Internacionalismo precisa-se!

Acabo de ver mais uma notícia em que, ontem, o povo grego voltou a manifestar-se e a entrar em confrontos com a polícia que chegou a lançar gás pimenta (parece que o lacrimogénio já não é suficiente. Ainda gostava de saber quanto é que o Estado gasta nisto). Antes tinha visto uma sobre o próximo Conselho Europeu para o qual o novo Ministro dos Negócios Estrangeiros e Primeiro-Ministro estão a preparar-se avidamente.

Arrisco a fazer uma previsão do que vai acontecer:

Os chefes de Estado dos outros Membros da União juntamente com essas três instituições tão democráticas que dão pelo nome de Banco Centrar Europeu, Comissão Europeia e Fundo Monetário Internacional vão debitar tudo o que o novo governo vai executar e Passos Coelho vai responder, entre sorrisos, que “até vamos além do proposto!” Entre expressões de regozijo por parte da troika e elogios de como Portugal é tão bem comportado, eu sentir-me-ei envergonhada. Receber louvores de uma entidade que já começou a dar cabo das nossas vidas, e fá-lo todos os dias aos irlandeses, ao espanhóis e, em especial, aos gregos, dá-me náuseas.

É por isso que quero exprimir aqui a minha solidariedade com todos os povos dos países europeus que estão nas mãos de uma elite que perdeu qualquer capacidade de reconhecer o ser humano noutro que não nela mesma e nos seus pares. O facto de os deputados do PASOK terem viabilizado uma moção de confiança ao novo governo não obstante os inúmeros e generalizados protestos nas ruas gregas, é um exemplo desta distância e indiferença.

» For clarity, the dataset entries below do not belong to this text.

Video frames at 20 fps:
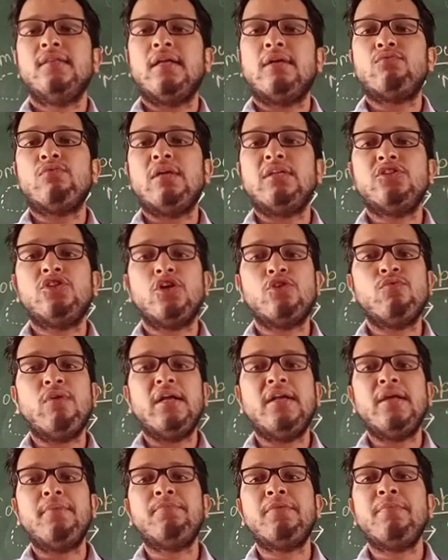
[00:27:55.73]
that one is
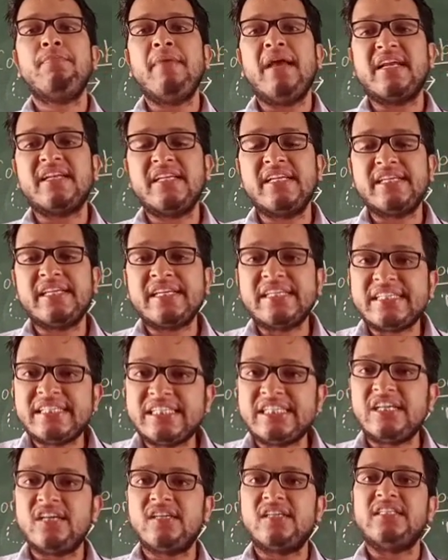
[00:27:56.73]
one of the magnetic
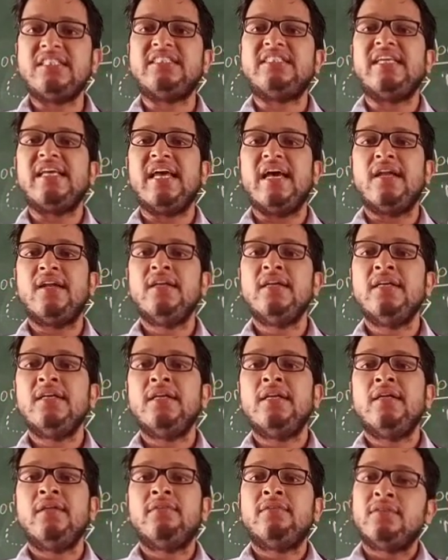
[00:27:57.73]
reader is there.
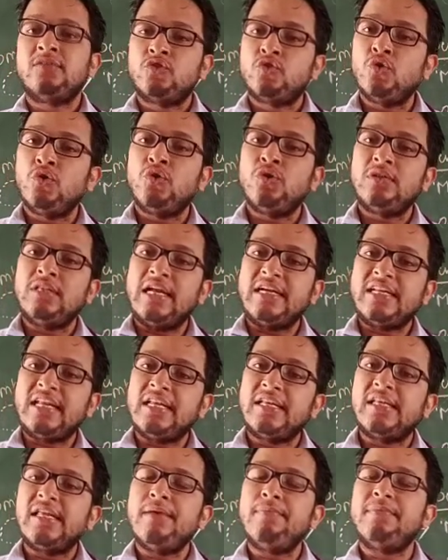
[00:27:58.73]
So that
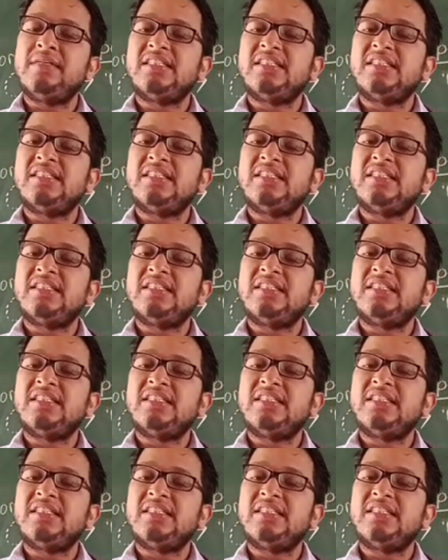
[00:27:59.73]
ATM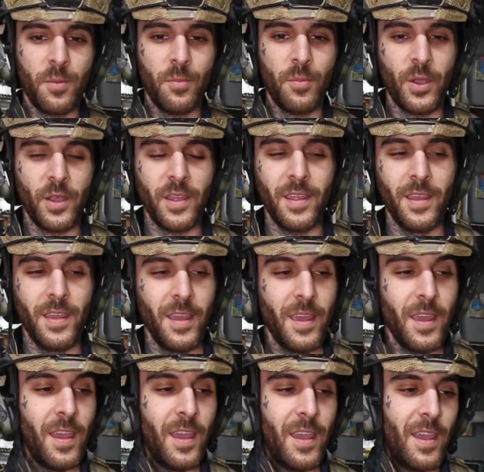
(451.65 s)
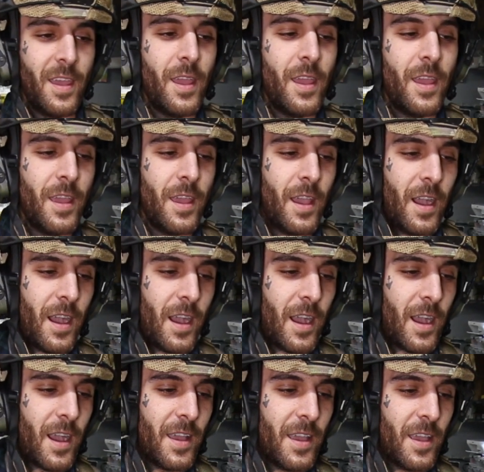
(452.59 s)
But
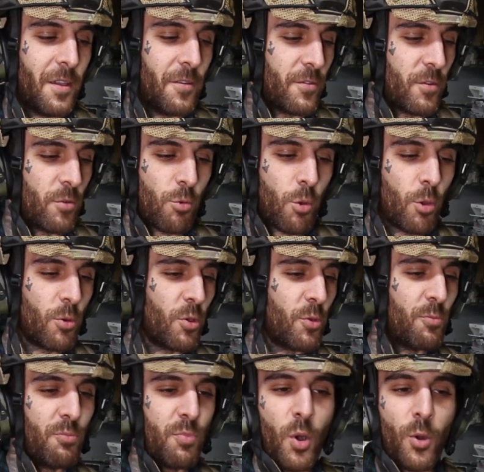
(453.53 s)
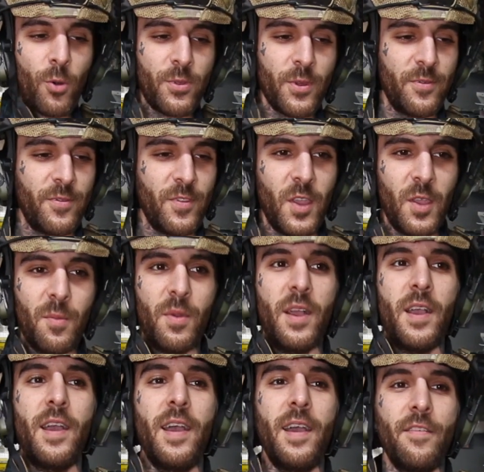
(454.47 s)
I have chronoed both of them.
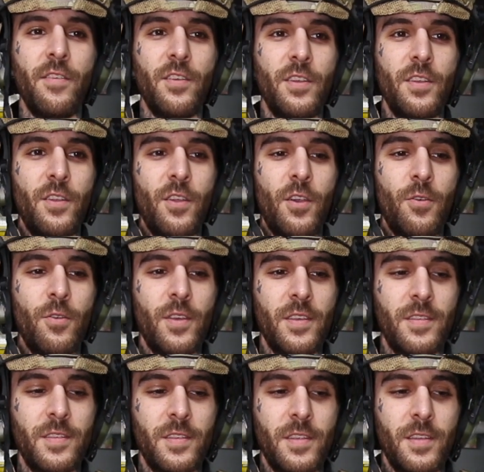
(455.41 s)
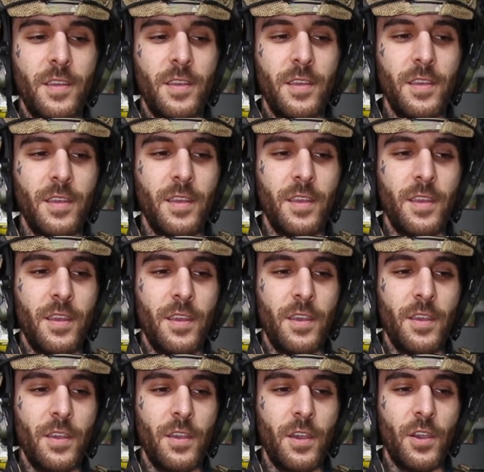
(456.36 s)
I haven't noticed
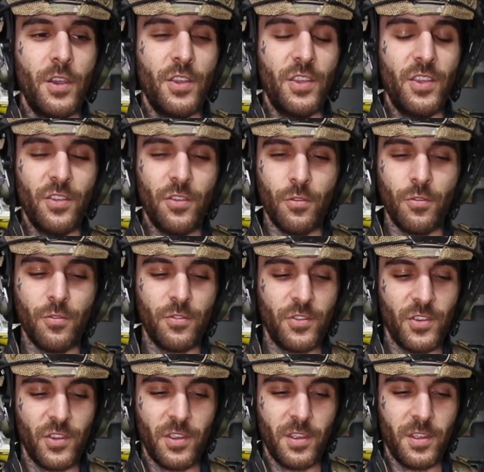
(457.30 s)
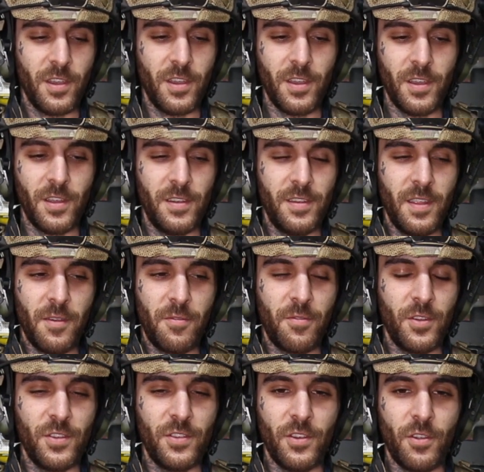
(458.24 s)
a huge
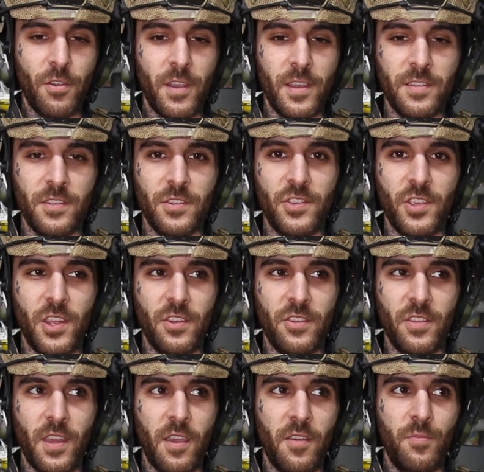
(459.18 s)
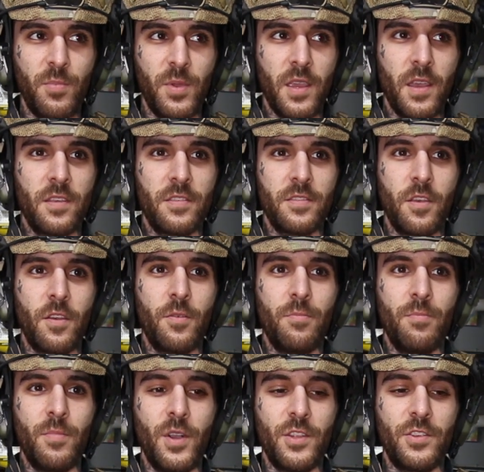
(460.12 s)
difference. You know, it hasn't changed the FPS up
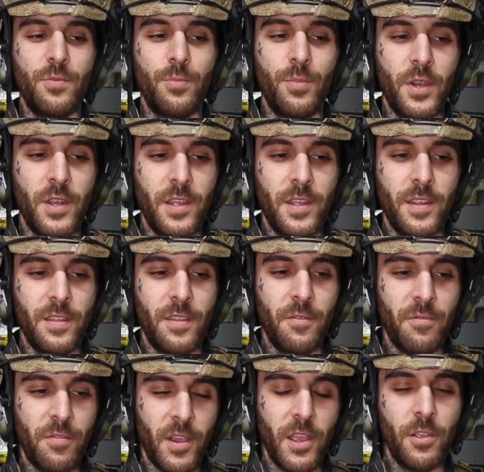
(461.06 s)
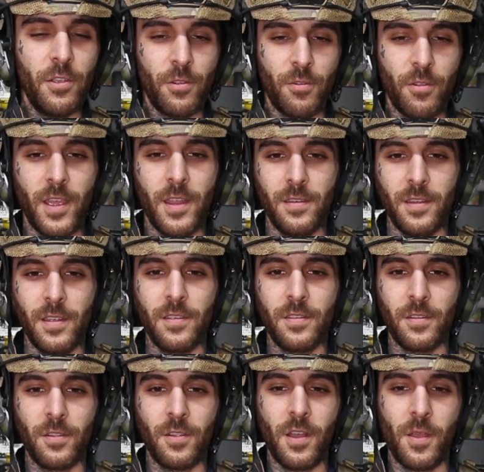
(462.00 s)
much, but the firing rate is
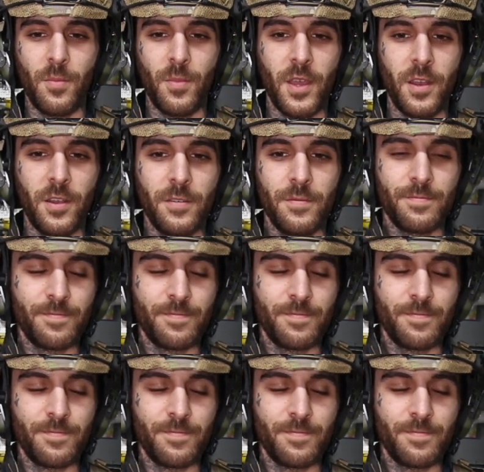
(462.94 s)
a lot better.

Em última análise, o capitalismo retira qualquer elemento humano à classe trabalhadora. Os que comandam os destinos do mundo não são capazes de identificar nada mais além de factores de produção, custos salariais, juros e lucros. O imperialismo, que constituí a última forma de executar o capitalismo, opera justamente através dessa desumanização. Não se pode invadir territórios, colonizá-los, sem um elemento de diferenciação entre os seres humanos, não é o simplesmente “dividir para reinar”, é mais profundo ainda, é o desprezo, é o racismo que está aqui presente. Não admira, portanto, que desde o início desta crise, os povos dos países periféricos sejam alvo de insultos dessa natureza. É um sintoma do que acabei de descrever. O facto de entidades supra-nacionais não democráticas exigirem a execução de medidas contra as quais os povos já deram mais que provas de que não aprovam, é uma forma de contornar a Democracia, é uma forma de colonialismo. As decisões de fundo, capazes de inflenciar as vidas de milhões para as próximas décadas, são decididas na metrópole dos gabinetes de Frankfurt, Luxemburgo, Bruxelas, na City de Londres e, claro, em Wall Street.

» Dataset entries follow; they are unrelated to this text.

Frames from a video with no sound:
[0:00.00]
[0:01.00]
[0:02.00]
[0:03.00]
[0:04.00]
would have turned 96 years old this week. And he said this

A função premente dos activistas de esquerda é trazer de volta a solidariedade e capacidade de identificação com o outro através do Internacionalismo. Só assim poderemos derrotar o capitalismo. Neste contexto não há outra possibilidade. Razões para nos identificarmos com os gregos, com os irlandeses e os espanhóis, numa palavra, com a classe trabalhadora europeia, são de sobra. Temos de reforçar os contactos, as redes, os planos, as actividades, os protestos, a informação, as experiências para que se crie uma frente popular comum e internacional que force uma mudança de sistema. Não basta ficarmo-nos por noções vagas de democracia real ou verdadeira. Noções vazias dão azos a que sejam preechidas pela extrema-direita o que é um perigo real numa Europa que virou claramente à direita. É necessário ser explícito nos nossos objectivos e na forma como os queremos atingir. É ainda necessário desfazer a ideia de que os partidos são todos iguais e de que os sindicatos não se mexem. Não são e não é assim, é importante dizê-lo sem qualquer melindre.

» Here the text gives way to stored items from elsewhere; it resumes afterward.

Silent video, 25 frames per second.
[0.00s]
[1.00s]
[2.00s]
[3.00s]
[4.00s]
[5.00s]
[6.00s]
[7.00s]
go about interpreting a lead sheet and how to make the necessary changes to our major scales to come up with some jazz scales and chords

Portanto, quando amanhã Portugal receber os elogios por ser tão bom aluno, não nos sintamos aliviados pois só significa uma coisa: distância e divisão dos que já estão piores que nós e uma caminhada em passos largos para chegarmos ao mesmo ponto.

P.S.: quero fazer a ressalva de que não estive presente em nenhuma das assembleias populares no âmbito do Movimento Democracia Já! realizadas recentemente em algumas cidades do país e, portanto, sei que corro o risco de estar a repetir o que já foi dito nas mesmas quando se apontaram caminhos de actuação. Feita a ressalva, creio que nunca é demais repetir estas ideias e além de que através desta plataforma poderei chegar a novos ouvidos.